Artificial intelligence (AI) is going mainstream, which has long-lasting implications for how enterprises build and improve their products and services.
As announced at re:Invent 2016, AWS is simplifying artificial intelligence (AI) adoption through three low-cost, cloud-based services built for AI-specific uses cases. Instead of creating proprietary algorithms, data models or machine learning techniques, all levels of developers from Global 2000 enterprises through start-ups can leverage the Amazon Lex, Amazon Rekognition and Amazon Polly APIs to innovate quickly and build new Internet of Things (IoT) product and service offerings. Accenture is delivering these innovative offerings by supporting clients with vertical industry applications powered by Amazon AI.
Combining AI with IoT is essential because it enables businesses to collect data in the physical world—from wearables, appliances, automobiles, mobile phones, sensors and other devices—and add intelligence to deliver a better response or outcome. In other words, AI is the automation brainpower to make IoT device-driven data more useful.

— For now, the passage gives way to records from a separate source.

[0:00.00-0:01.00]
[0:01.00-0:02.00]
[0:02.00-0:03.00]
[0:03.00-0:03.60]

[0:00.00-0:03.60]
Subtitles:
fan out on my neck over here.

For example, a telecommunications company could create an AI-powered mobile chat bot to automate customer service processes. One use case would be to monitor incoming IoT data from cable boxes installed in homes. If a device started to malfunction, the mobile chat bot could notify the customer via text or voice interaction of a possible service issue, and offer the convenience of scheduling a service technician. This device-driven data could leverage AWS Lambda for serverless functions, as well as AWS Greengrass for embedded software on the edge. Thereby, leveraging the use of AWS cloud as needed when processing, storing and computing.

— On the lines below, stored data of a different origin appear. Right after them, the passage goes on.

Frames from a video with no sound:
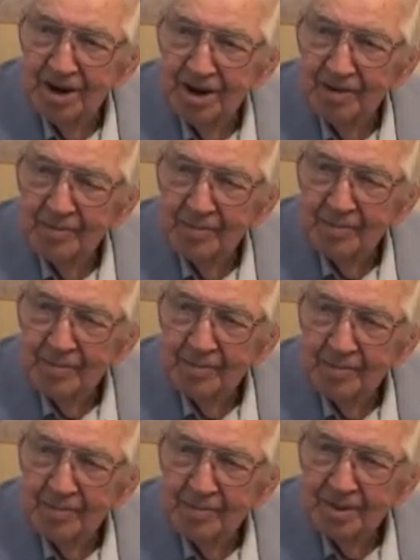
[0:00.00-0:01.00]
And you named
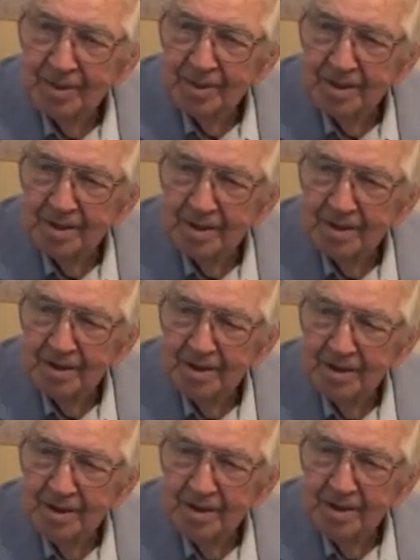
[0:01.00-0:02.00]
him Crash
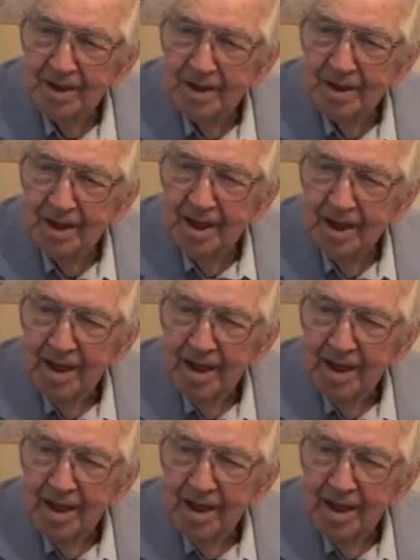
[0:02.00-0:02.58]
because,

API functionality overview and real-world uses
Used separately or in combination, developers can embed the APIs into existing smart product and service roadmaps, or inject them into cloud-native programming processes.

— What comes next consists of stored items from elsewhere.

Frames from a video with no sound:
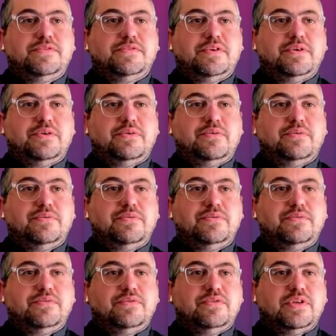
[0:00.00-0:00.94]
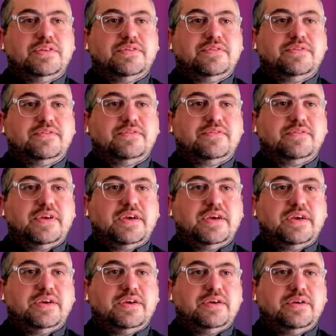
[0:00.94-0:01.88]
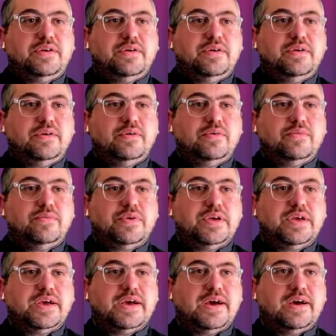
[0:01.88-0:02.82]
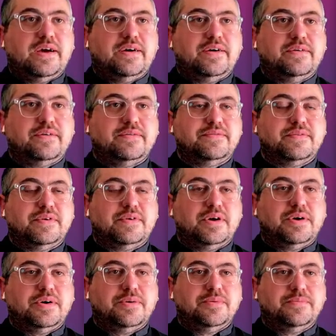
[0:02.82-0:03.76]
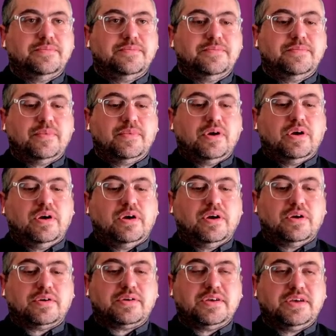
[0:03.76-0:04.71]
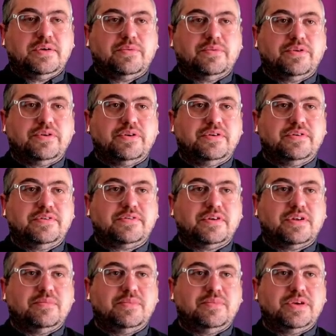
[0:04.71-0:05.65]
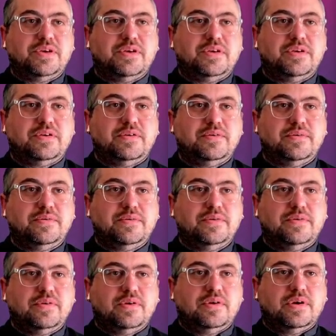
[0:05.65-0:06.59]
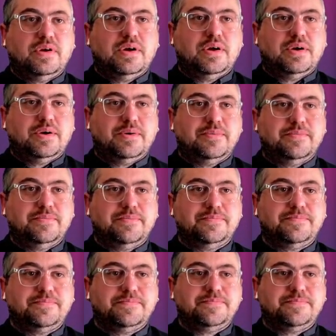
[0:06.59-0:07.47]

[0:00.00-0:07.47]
So let's say we have our keyword is going to be um,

Amazon Lex—AI-driven processing engine that computes voice input or sensor data to better understand and personalize an experience or outcome (part of Alexa voice platform)
Amazon Rekognition—Image and facial analysis to detect and understand environment and what is happening in real-life scenario or picture
Amazon Polly—Text-to-speech service that synthesizes structured text data into natural voice-like capability (in male or female voice and in 24 languages) to enrich response.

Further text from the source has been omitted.